Rob Wainwright OBE
- Birth name: Robert Iain Wainwright
- Date of birth: 22 March 1965 (age 59)
- Place of birth: Perth, Scotland
- Height: 1.93 m (6 ft 4 in)
- Weight: 100 kg (15 st 10 lb; 220 lb)
- School: Glenalmond College
- University: Magdalene College, Cambridge
- Occupation(s): Medical Doctor

Rugby union career
- Position(s): Flanker, No. 8

Amateur team(s)
- Years: Team / Apps / (Points)
- Cambridge University R.U.F.C. /  / ()
- –: Dundee HSFP /  / ()

Senior career
- Years: Team / Apps / (Points)
- London Scottish F.C. /  / ()
- Caledonia Reds /  / ()
- 1998–99: Glasgow Warriors / 9 / (5)
- –: West Hartlepool R.F.C. /  / ()
- –: Army Rugby Union /  / ()

Provincial / State sides
- Years: Team / Apps / (Points)
- North and Midlands /  / ()

International career
- Years: Team / Apps / (Points)
- 1992–1998: Scotland / 37 / (14)
- 1997: British Lions / 1

= Rob Wainwright (rugby union) =

British Lions & Scotland international rugby union player

Robert Iain Wainwright (born 22 March 1965) is a former rugby union footballer who was capped 37 times for Scotland (Captain 16 times) and once for the British and Irish Lions. He played flanker.

==Early life==
Wainwright was born in Perth, Scotland, the only son of five children. He was educated at Glenalmond College, where his father Jim was a long-serving geography teacher and former Warden (Headmaster), and read medicine at Magdalene College, Cambridge, on an Army bursary. While at Cambridge he earned full blues in rugby and boxing.

==Rugby career==
Wainwright received his first cap in 1992, as a reserve against . He could play all back row positions, including flanker and number 8. Wainwright came to prominence in the 1994 Five Nations Championship with a try against England, and also scored a try against France in the final pool match of the 1995 Rugby World Cup. He became Scotland's first professional Captain following the retirement of Gavin Hastings after the Rugby World Cup in 1995, and led Scotland to a surprise second place behind England in the 1996 Five Nations Championship.

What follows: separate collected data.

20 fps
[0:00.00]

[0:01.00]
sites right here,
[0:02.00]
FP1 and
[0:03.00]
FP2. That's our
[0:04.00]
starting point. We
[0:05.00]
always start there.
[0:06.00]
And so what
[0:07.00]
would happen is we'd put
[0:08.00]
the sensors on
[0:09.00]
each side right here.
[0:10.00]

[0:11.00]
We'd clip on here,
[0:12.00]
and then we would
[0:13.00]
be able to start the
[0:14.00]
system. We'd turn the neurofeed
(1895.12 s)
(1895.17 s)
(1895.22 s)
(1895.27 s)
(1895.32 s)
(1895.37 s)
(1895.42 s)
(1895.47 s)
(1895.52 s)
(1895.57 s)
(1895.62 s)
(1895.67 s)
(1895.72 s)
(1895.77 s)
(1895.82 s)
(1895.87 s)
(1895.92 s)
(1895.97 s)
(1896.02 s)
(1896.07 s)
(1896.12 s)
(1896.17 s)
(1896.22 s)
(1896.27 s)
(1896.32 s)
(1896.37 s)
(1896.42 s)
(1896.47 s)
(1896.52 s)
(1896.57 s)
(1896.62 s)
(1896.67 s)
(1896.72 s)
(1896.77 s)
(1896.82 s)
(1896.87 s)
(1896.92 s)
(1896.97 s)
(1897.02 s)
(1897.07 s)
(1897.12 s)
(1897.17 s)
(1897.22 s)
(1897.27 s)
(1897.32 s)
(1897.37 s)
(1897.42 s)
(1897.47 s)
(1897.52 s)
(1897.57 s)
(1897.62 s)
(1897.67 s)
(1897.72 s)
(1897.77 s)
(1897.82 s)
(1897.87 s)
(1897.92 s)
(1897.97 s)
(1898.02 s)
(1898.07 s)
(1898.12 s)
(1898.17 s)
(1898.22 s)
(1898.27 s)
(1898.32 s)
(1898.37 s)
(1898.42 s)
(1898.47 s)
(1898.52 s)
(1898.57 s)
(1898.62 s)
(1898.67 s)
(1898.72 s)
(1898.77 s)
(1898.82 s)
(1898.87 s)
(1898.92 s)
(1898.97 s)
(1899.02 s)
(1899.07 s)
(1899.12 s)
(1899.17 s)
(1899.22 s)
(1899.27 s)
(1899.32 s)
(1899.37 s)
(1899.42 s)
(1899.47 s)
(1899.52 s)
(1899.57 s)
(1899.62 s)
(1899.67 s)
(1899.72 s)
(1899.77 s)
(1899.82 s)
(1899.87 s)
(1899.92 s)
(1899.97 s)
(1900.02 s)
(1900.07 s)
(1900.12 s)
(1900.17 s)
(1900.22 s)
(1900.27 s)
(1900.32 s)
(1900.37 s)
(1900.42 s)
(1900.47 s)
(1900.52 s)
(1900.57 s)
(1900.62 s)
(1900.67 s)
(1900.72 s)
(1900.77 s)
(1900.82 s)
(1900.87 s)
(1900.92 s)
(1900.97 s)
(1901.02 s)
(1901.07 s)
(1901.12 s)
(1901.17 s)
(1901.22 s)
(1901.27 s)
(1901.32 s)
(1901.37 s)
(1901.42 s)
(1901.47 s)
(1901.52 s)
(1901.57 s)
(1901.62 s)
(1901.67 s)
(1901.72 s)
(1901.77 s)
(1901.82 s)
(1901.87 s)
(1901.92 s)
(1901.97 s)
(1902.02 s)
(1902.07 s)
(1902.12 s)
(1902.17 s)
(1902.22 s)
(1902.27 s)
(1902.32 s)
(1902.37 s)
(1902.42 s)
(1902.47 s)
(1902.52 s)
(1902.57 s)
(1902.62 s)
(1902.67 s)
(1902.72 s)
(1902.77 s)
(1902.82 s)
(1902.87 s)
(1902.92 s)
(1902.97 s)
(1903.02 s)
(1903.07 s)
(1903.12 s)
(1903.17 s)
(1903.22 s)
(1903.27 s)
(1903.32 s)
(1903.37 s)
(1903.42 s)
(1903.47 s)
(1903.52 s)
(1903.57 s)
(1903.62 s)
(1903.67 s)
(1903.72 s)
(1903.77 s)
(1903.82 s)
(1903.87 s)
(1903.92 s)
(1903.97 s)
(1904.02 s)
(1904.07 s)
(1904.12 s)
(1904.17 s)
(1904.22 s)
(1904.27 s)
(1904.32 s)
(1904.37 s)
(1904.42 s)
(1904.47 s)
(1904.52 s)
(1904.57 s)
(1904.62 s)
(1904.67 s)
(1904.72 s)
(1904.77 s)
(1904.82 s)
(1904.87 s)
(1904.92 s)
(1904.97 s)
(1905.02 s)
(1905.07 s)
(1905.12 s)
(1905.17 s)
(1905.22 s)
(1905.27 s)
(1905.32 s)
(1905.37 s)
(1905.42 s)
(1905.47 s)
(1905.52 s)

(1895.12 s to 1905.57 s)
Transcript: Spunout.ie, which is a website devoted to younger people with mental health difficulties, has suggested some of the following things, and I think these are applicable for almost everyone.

Richard Bath wrote of him that his
"quiet and urbane manner belies a steely resolve that led Jim Telfer to eventually appoint the utility back-row man as skipper after Gavin Hastings' retirement in 1995... he was forced to wait until the famous back row of Jeffrey, Calder and White called it a day after the 1991 World Cup before he could force his way into the Scottish squad... An unshowy player who does so much of the unseen work, Wainwright is a useful tail of the line jumper and a consistently good tackler."

When Wainwright was injured in 1996, Gregor Townsend took on the position of national captain.

Wainwright returned to captain the side in January 1997.

==Army career==
A doctor by profession, Wainwright was commissioned into the Royal Army Medical Corps in 1987 and was promoted to Lieutenant in 1990, Captain on the completion of his medical training in 1991 and Major in 1996. He continued to be employed by the Army while also playing semi-professionally. As the 1997 Five Nations Championship approached, Wainright anticipated that he might be deployed to Bosnia with NATO peacekeeping troops but this did not occur. He retired in 1999.

==Personal life==
Wainwright married Romayne in 1992. They have four children: Douglas, Natasha, Alexander, Cameron.

After ending his rugby career, Wainwright had planned to return to a career in medicine. In 1999 he and his family moved to the island of Coll in the Inner Hebrides, taking ownership of a farm.

He was appointed Officer of the Order of the British Empire (OBE) in the 2024 New Year Honours for voluntary and charitable services to the My Name'5 Doddie Foundation.